# One or two axolotls?



## Caramelsnake

Hiya,
I got my first axolotl a week ago and after a few teething problems (such as getting him to eat and an apparent hatred for his airstone, both problems are now solved!) he seems to have settled in ok. However, after reading a book on axolotls (by Linda Adkins if anyone's heard of her) my mum is now convinced that he needs to have a friend in the tank with him and that it is cruel to keep a single axolotl by itself. 

I do not know what age my axolotl is but he is a suspected male and about 6 inches in length so I think he is still a juvenile. I know that if I were to get a second one I would have to watch out for fighting (if another male), egg-laying (if a female) and no doubt moving them to a bigger tank in a few months depending on how fast they grow. 

I am a little hesitant to get him a friend as I have heard way too many stories of people buying their pets "friends" and then having to separate them after a few weeks. Is it cruel to keep a single axolotl by itself? I have seen many pictures of two or three axi's happily sitting in a tank together but pictures can be misleading!

Thanks,
Rachael


----------



## corpselight

i can't imagine that it's "cruel" to keep them alone. i don't know alot about amphibians, but i'd be surprised if they see each other as anything more than competition or mating partners...

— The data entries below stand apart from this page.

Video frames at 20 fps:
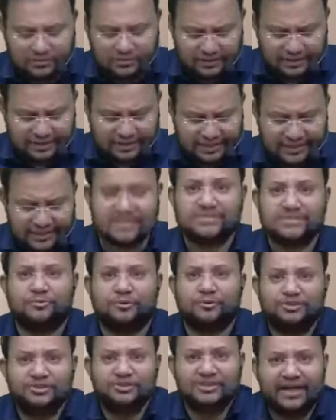Let us
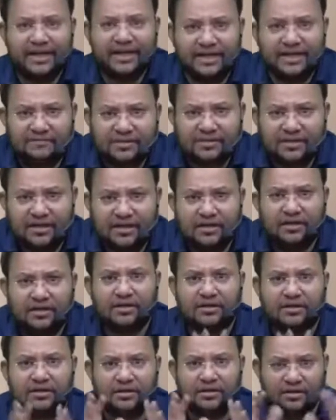proceed ahead with the
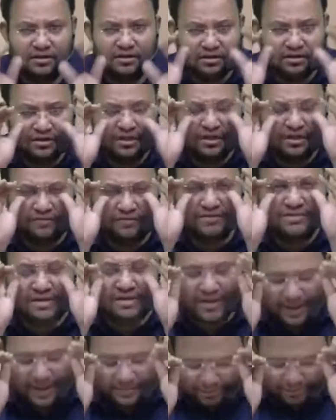revision
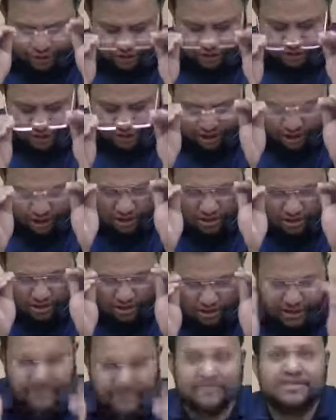capsule on
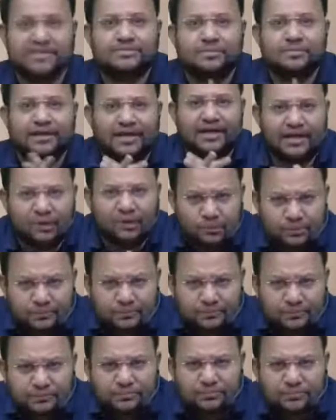investment account.
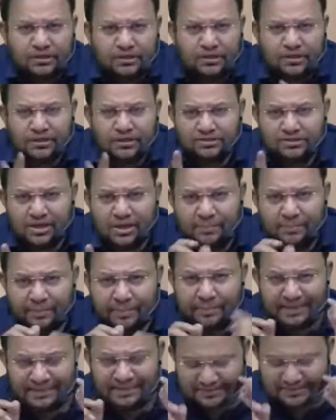So I have
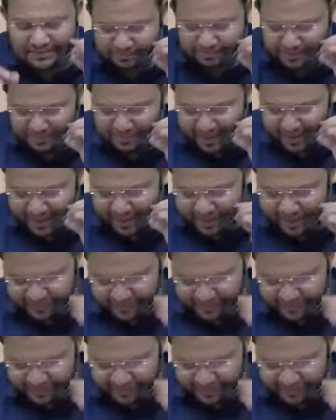prepared a simple mind map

not saying don't keep them together, as i've seen them together at shops, but i think it's a massive stretch to say it's cruel to keep them alone.

i do remember reading that they are voracious predators, though, and as such, cannibalism could be a concern.


----------



## aidey07

i used to have 2 axolotls, the only problem is, are you going to have enough room to house 2 of them. dont they grow quite big!
get another one if you can house it !
they are lovely :flrt:


----------



## aversaurus

hi i have kept them for years .most of the time thay dont go above 8in.i have allways kept them in small groups 2 to 5 with no problems at all as long as you keep them well fed.but be ready for babys if you end up with a breeding pair.


----------



## Caramelsnake

I had our vet look him over a few days after I got him and he said that he was in good health but seemed to be a bit sluggish, or words to that effect. He suggested raising the tanks temperature to 18 degrees C to make him more active, but the tanks temperature is already in the range of 18-20 degrees. (Which is crazy as my room is THE coldest room in the house and the tank is against the north wall and out of direct sunlight so I don't know why it's so high.) I also had issues with him eating for the first few days as I was feeding him sinking pellets which he mostly ignored but when he did chomp on them he then spat most of it back out again. Obviously he wasn't impressed! So I tried bloodworms instead and after a lot of faffing about managed to get the right technique of wiggling them in front of his nose (they had to be in just the right spot, fussy thing) and he took them and didn't spit them out again.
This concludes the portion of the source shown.